Evento da Escola do Futuro Brasil leva simulação da ONU a alunos mais jovens e fortalece habilidades como argumentação, pesquisa e pensamento crítico
A Escola do Futuro Brasil realizou uma nova edição do Smart Saturday com foco na simulação da Organização das Nações Unidas (ONU), envolvendo alunos do 6º ao 8º ano em atividades práticas de debate e aprendizado interdisciplinar. A iniciativa ampliou o alcance do projeto, tradicionalmente voltado ao Ensino Médio, e evidenciou o interesse crescente por metodologias ativas no ensino básico.
Expansão do modelo MUN para alunos mais jovens
O evento trouxe para o Ensino Fundamental II uma experiência inspirada no Model United Nations (MUN), prática consolidada em escolas internacionais. Durante o encontro, os estudantes participaram de uma introdução à ONU, seus objetivos, contexto histórico e papel geopolítico, seguida por simulações de debates nos moldes dos comitês oficiais.
Segundo Marcia Miranda, professora de Social Studies da instituição, a proposta contribui para o desenvolvimento acadêmico e socioemocional. “O Smart Saturday trouxe, para nossos alunos do 6° ao 8° ano, uma breve aula sobre a ONU, seus objetivos e as razões pelas quais foi criada. Os alunos também aprenderam mais sobre o MUN e puderam, na prática, participar de um debate nos moldes das simulações dos comitês da ONU”, afirmou.
A docente também destacou o engajamento dos participantes. “Tivemos uma participação expressiva de nossos alunos”, completou.
Protagonismo estudantil na condução do evento
Um dos diferenciais do Smart Saturday foi a atuação de alunos do Ensino Médio na organização e execução das atividades, por meio do grupo MUNBricks. Os estudantes mais experientes foram responsáveis por orientar os participantes mais jovens em aspectos como pesquisa de evidências, escrita de posicionamentos e técnicas de argumentação.
De acordo com Enzo Farisco Mascheroni, aluno do terceiro ano e presidente do projeto, o evento foi estruturado de forma colaborativa. “A organização do evento foi desenvolvida durante uma semana, envolvendo grupos de alunos e professores. Minhas responsabilidades incluíram a logística, a moderação do debate e a instrução dos participantes sobre a ONU e o MUN”, explicou.

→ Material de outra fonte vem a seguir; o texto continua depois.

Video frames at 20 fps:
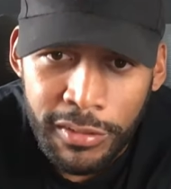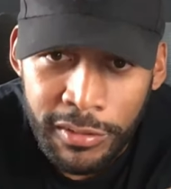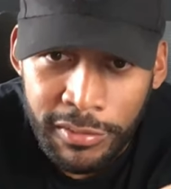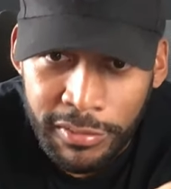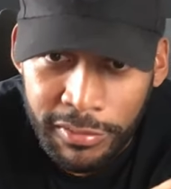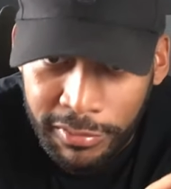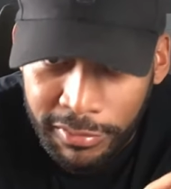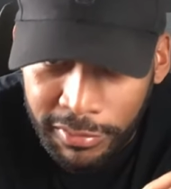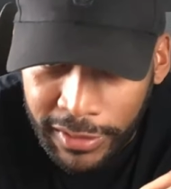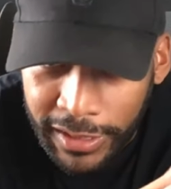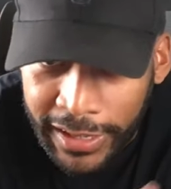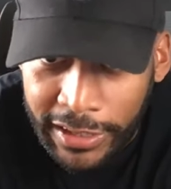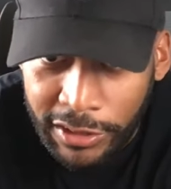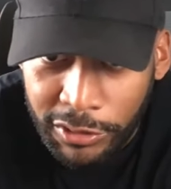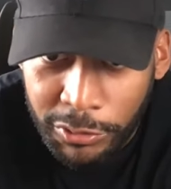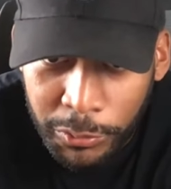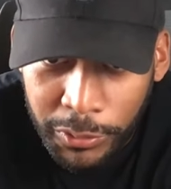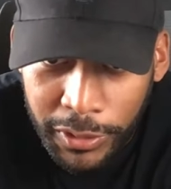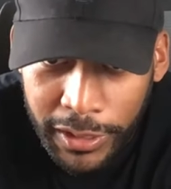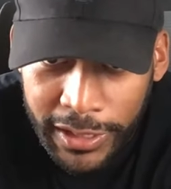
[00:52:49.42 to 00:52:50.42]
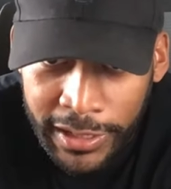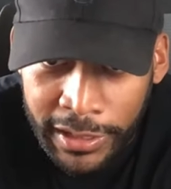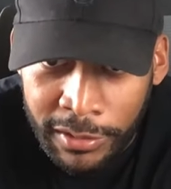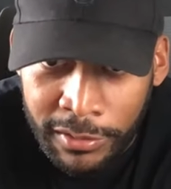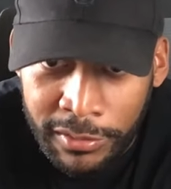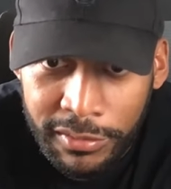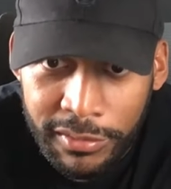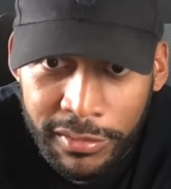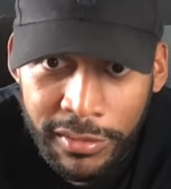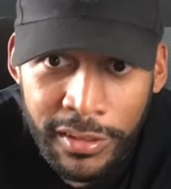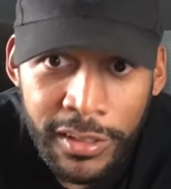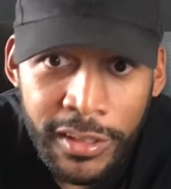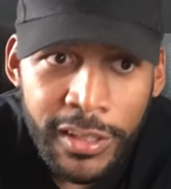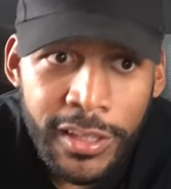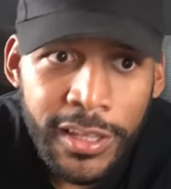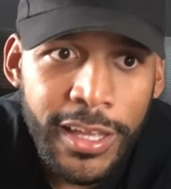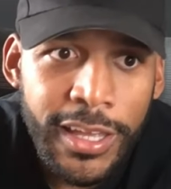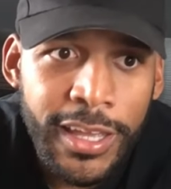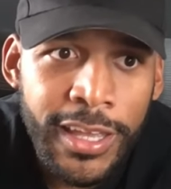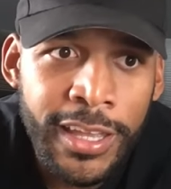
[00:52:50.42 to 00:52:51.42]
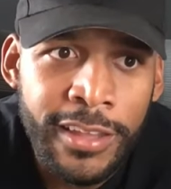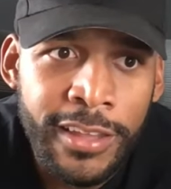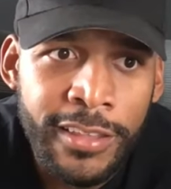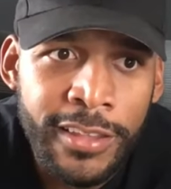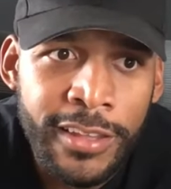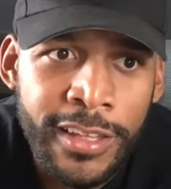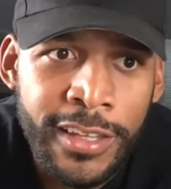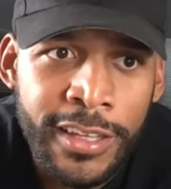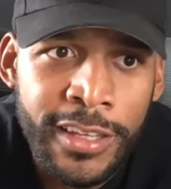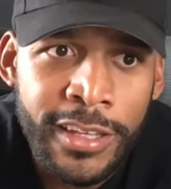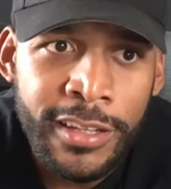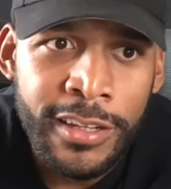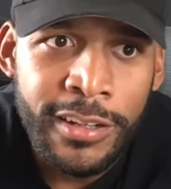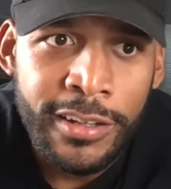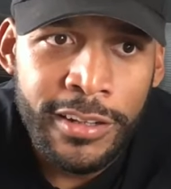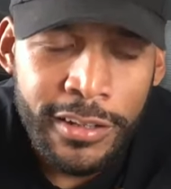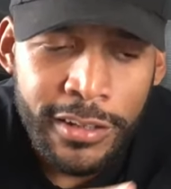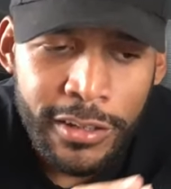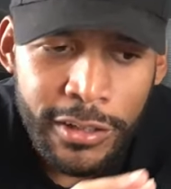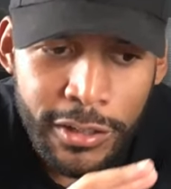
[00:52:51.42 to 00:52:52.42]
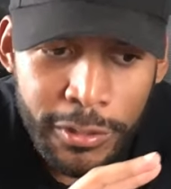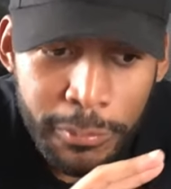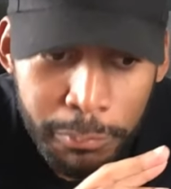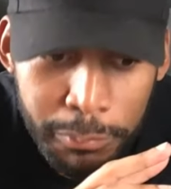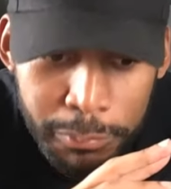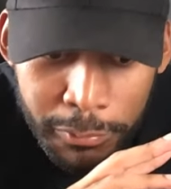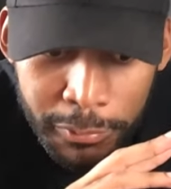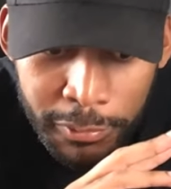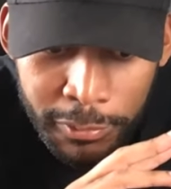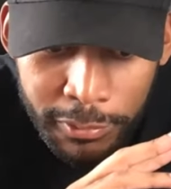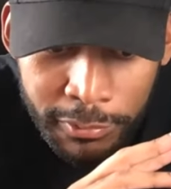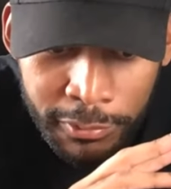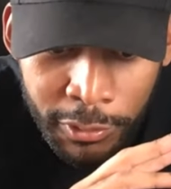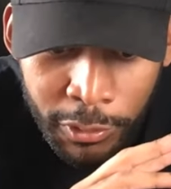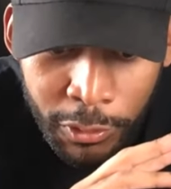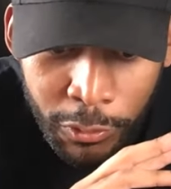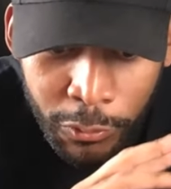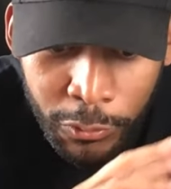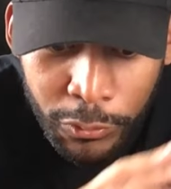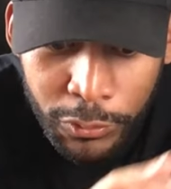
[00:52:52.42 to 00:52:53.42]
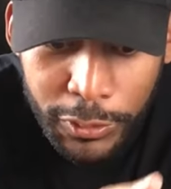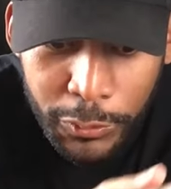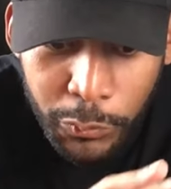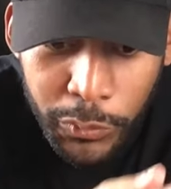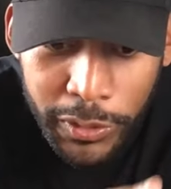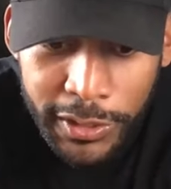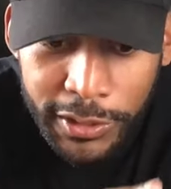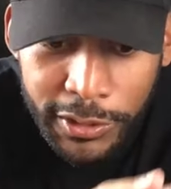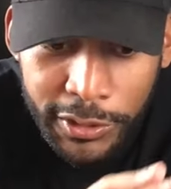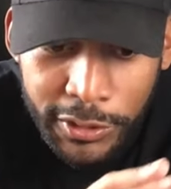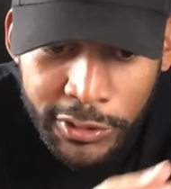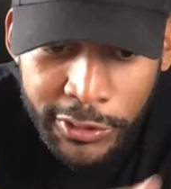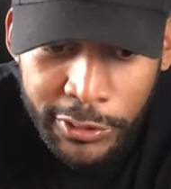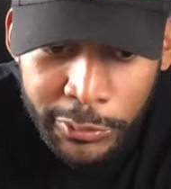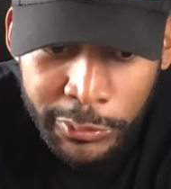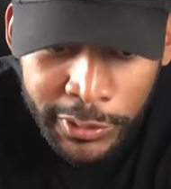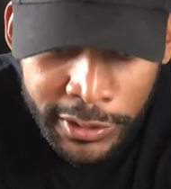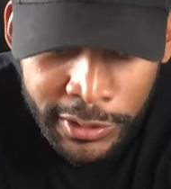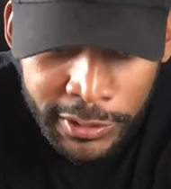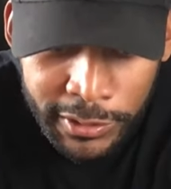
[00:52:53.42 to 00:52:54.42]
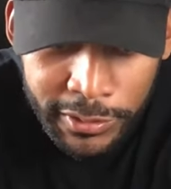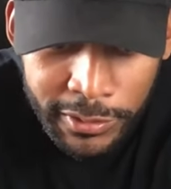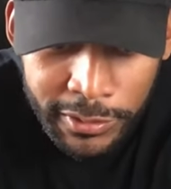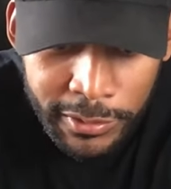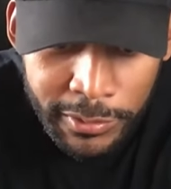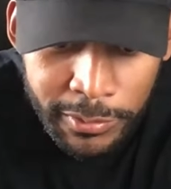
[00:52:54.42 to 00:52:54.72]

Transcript: It's his actual house. And then the only way to do it,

Metodologias ativas e engajamento além da sala de aula
A realização do evento em um sábado foi estratégica para ampliar o acesso dos estudantes que não conseguem participar de atividades extracurriculares durante a semana. A iniciativa reflete uma tendência crescente no setor educacional: o uso de metodologias ativas para estimular o protagonismo estudantil e a aprendizagem significativa.
Para a professora Barbara Ortiz, o Smart Saturday cumpre um papel importante nesse cenário. “O evento foi organizado justamente para englobar alunos que não podiam participar das aulas extracurriculares. Foi uma forma de democratizar o acesso à experiência do MUN”, afirmou.
O resultado superou expectativas. Segundo a docente, a adesão foi superior ao previsto. “O Smart Saturday foi um grande sucesso, atraindo mais do que o dobro do público esperado. Isso demonstra o grande interesse dos alunos”, destacou.
Formação alinhada à BNCC e a currículos internacionais
Além do desenvolvimento de habilidades como comunicação, pensamento crítico e trabalho em equipe, o evento também se conecta às diretrizes da Base Nacional Comum Curricular (BNCC) e aos currículos internacionais adotados pela escola.
Durante as simulações, os estudantes discutiram temas geopolíticos contemporâneos, exercitando a construção de argumentos baseados em evidências e o respeito à diversidade de opiniões — competências cada vez mais valorizadas no contexto educacional e profissional.
“O Smart Saturday se consolidou como uma atividade interdisciplinar que contempla tanto as habilidades da BNCC quanto os currículos internacionais, permitindo que os estudantes discutam temas geopolíticos como verdadeiros delegados da ONU”, afirmou Barbara Ortiz.
Iniciativa reforça tendência de formação global na educação básica
A ampliação do Smart Saturday para alunos mais jovens sinaliza uma mudança relevante no setor educacional: a antecipação do desenvolvimento de competências globais e socioemocionais. Projetos como o MUN vêm sendo adotados por instituições que buscam preparar estudantes para contextos complexos e interconectados.
Ao promover experiências práticas de debate e negociação, a escola contribui para a formação de alunos mais críticos, colaborativos e preparados para desafios contemporâneos.
Nesse contexto, o sucesso da edição reforça o potencial de iniciativas que integram teoria e prática, ampliam o protagonismo estudantil e conectam o aprendizado escolar a dinâmicas do mundo real.